▶ _Task statement_
Only one stretch of lines is wanted: the line with "[0:04.00-0:05.00]" through the final line of the material. Restate it word for word, minus pictures.

---*---

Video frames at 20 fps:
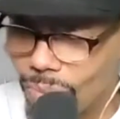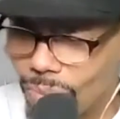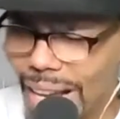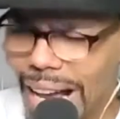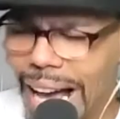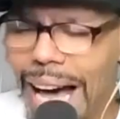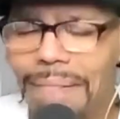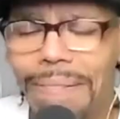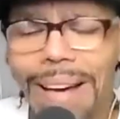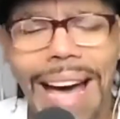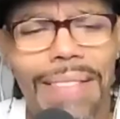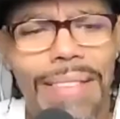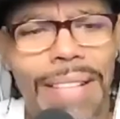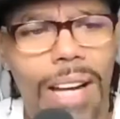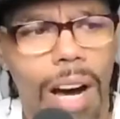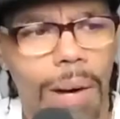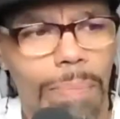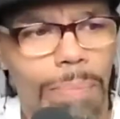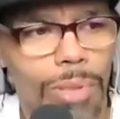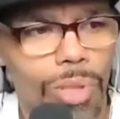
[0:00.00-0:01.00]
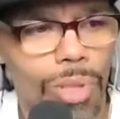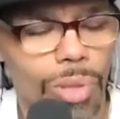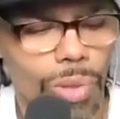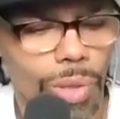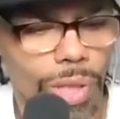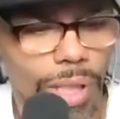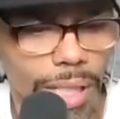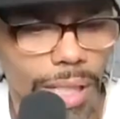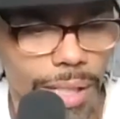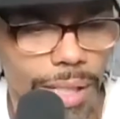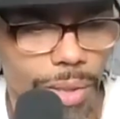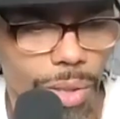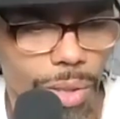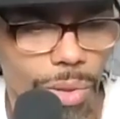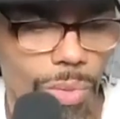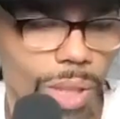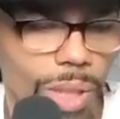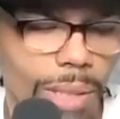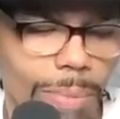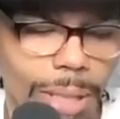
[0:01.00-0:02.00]
I've had the opportunity to,
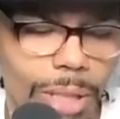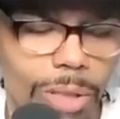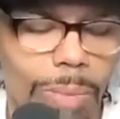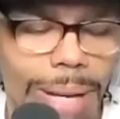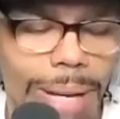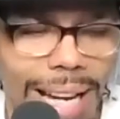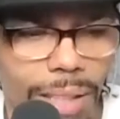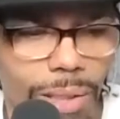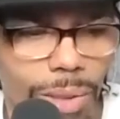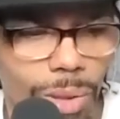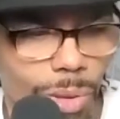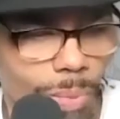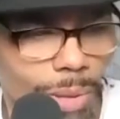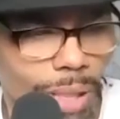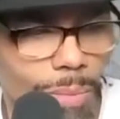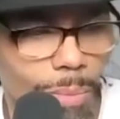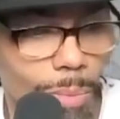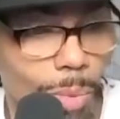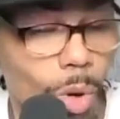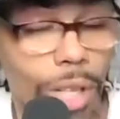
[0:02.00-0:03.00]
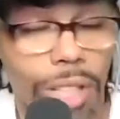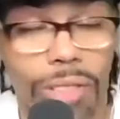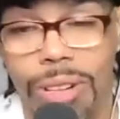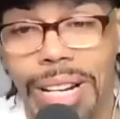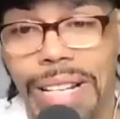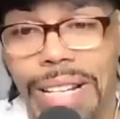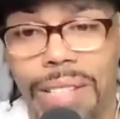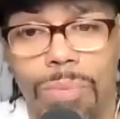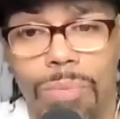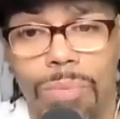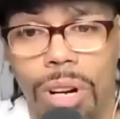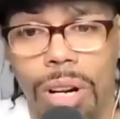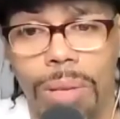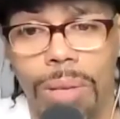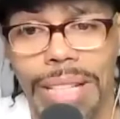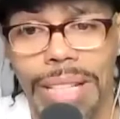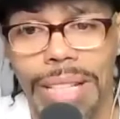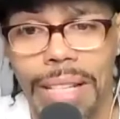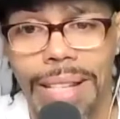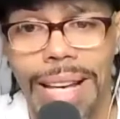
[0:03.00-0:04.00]
well, let me go back a little bit. Born and raised in
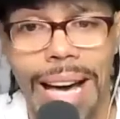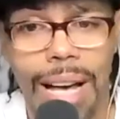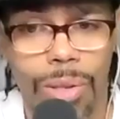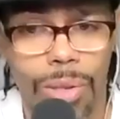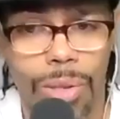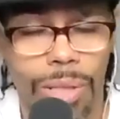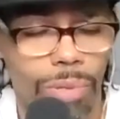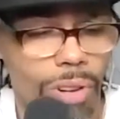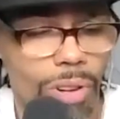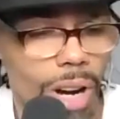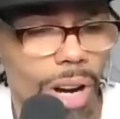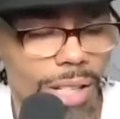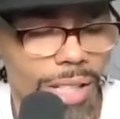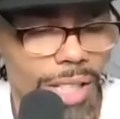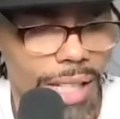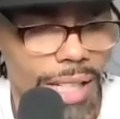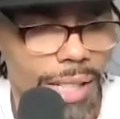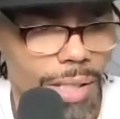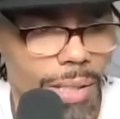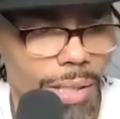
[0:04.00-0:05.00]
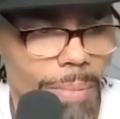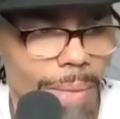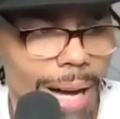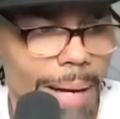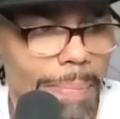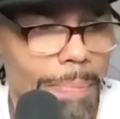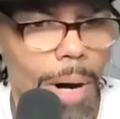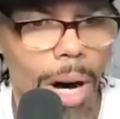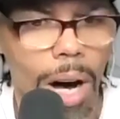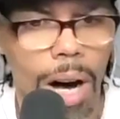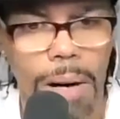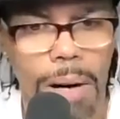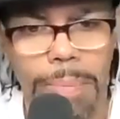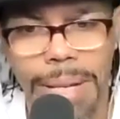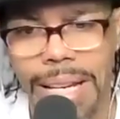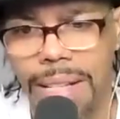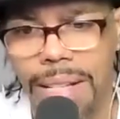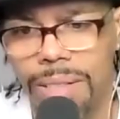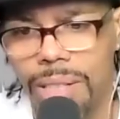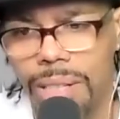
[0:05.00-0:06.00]
Bromley Heath housing projects. My mom
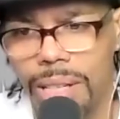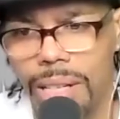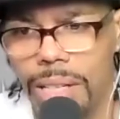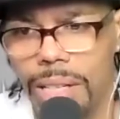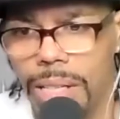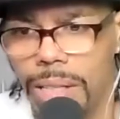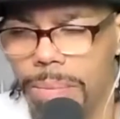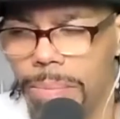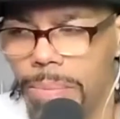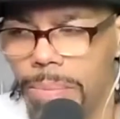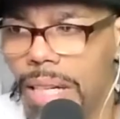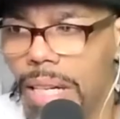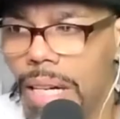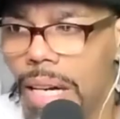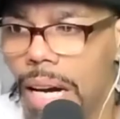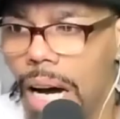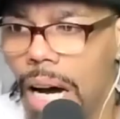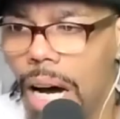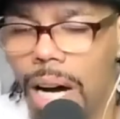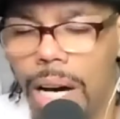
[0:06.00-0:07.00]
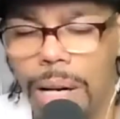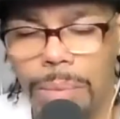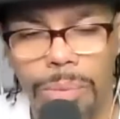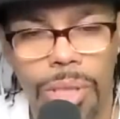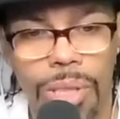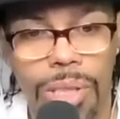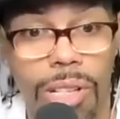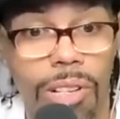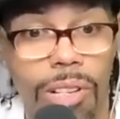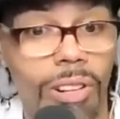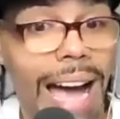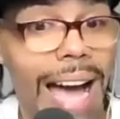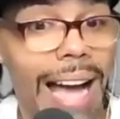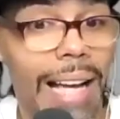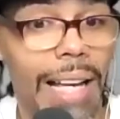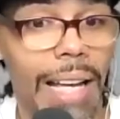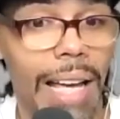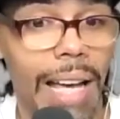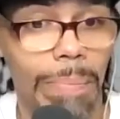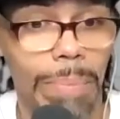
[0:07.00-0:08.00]
had succumbed to the
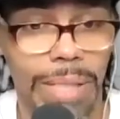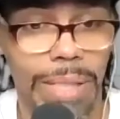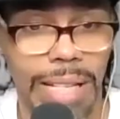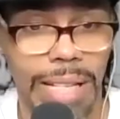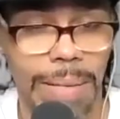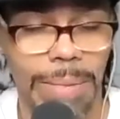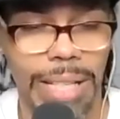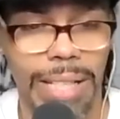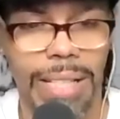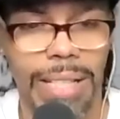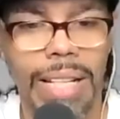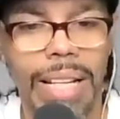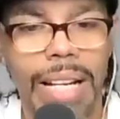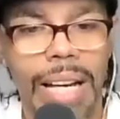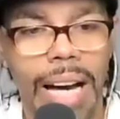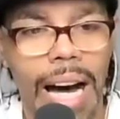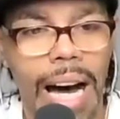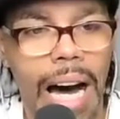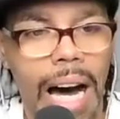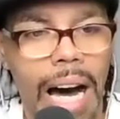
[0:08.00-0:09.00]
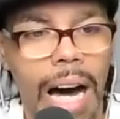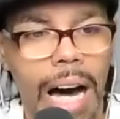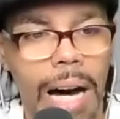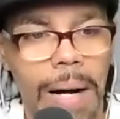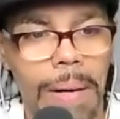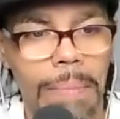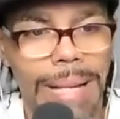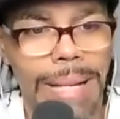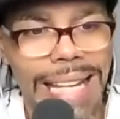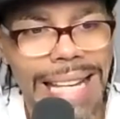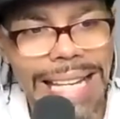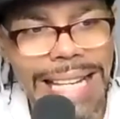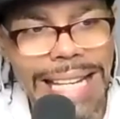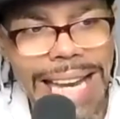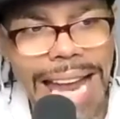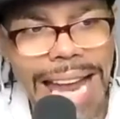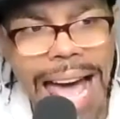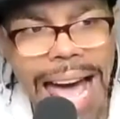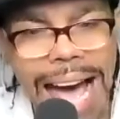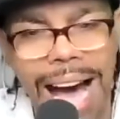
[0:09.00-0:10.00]
crack epidemic.
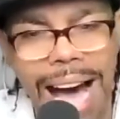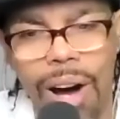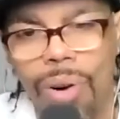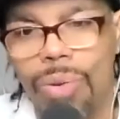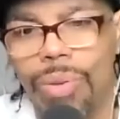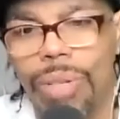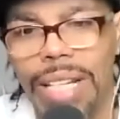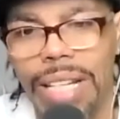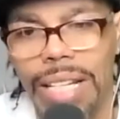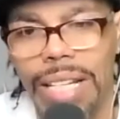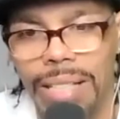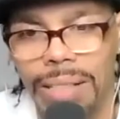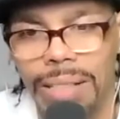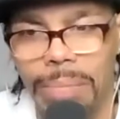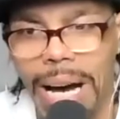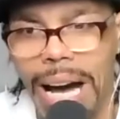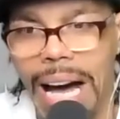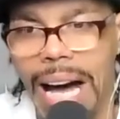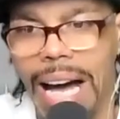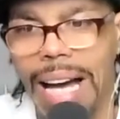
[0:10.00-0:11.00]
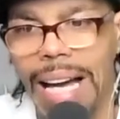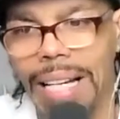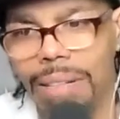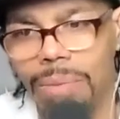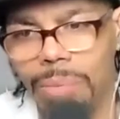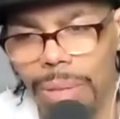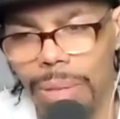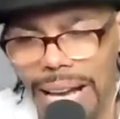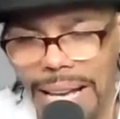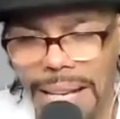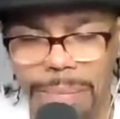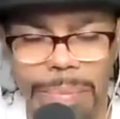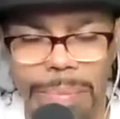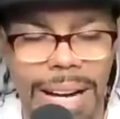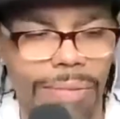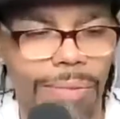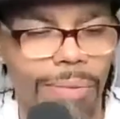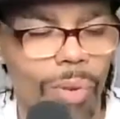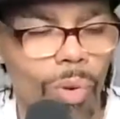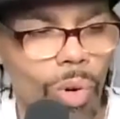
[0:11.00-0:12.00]
Now when I hit my
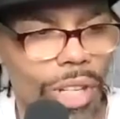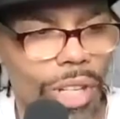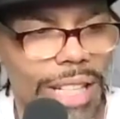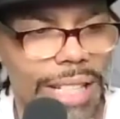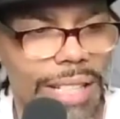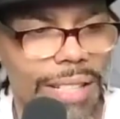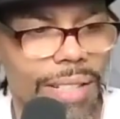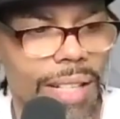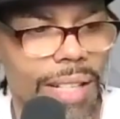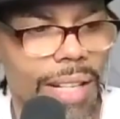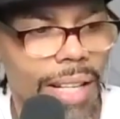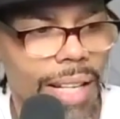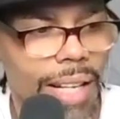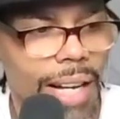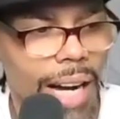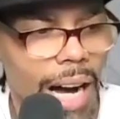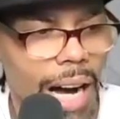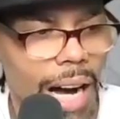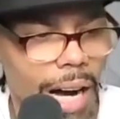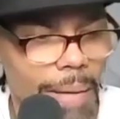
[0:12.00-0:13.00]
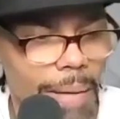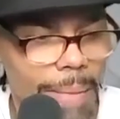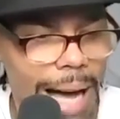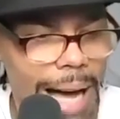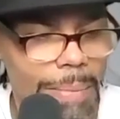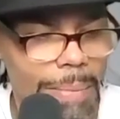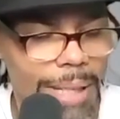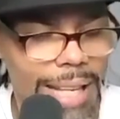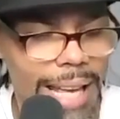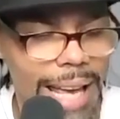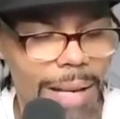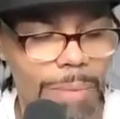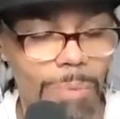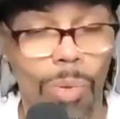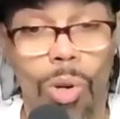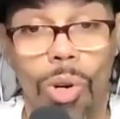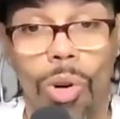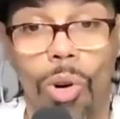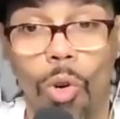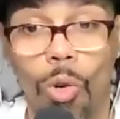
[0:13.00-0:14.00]
40s, I became
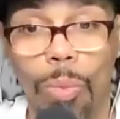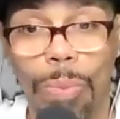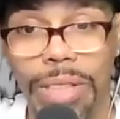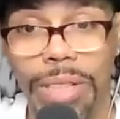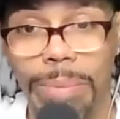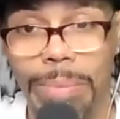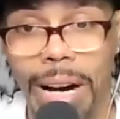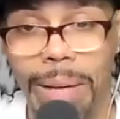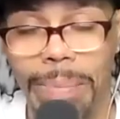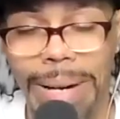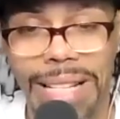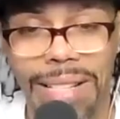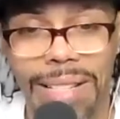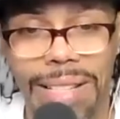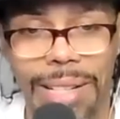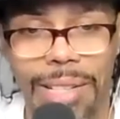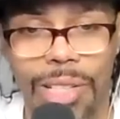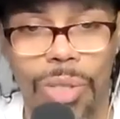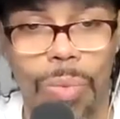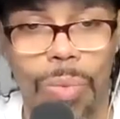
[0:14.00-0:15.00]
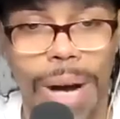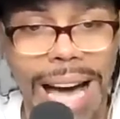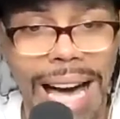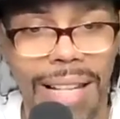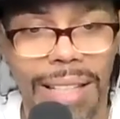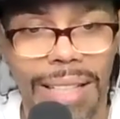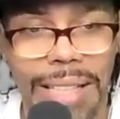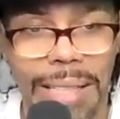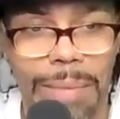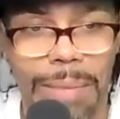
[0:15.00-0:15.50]
more open about my sexuality.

---*---

▶ _Answer to this exercise_
[0:04.00-0:05.00]
[0:05.00-0:06.00]
Bromley Heath housing projects. My mom
[0:06.00-0:07.00]
[0:07.00-0:08.00]
had succumbed to the
[0:08.00-0:09.00]
[0:09.00-0:10.00]
crack epidemic.
[0:10.00-0:11.00]
[0:11.00-0:12.00]
Now when I hit my
[0:12.00-0:13.00]
[0:13.00-0:14.00]
40s, I became
[0:14.00-0:15.00]
[0:15.00-0:15.50]
more open about my sexuality.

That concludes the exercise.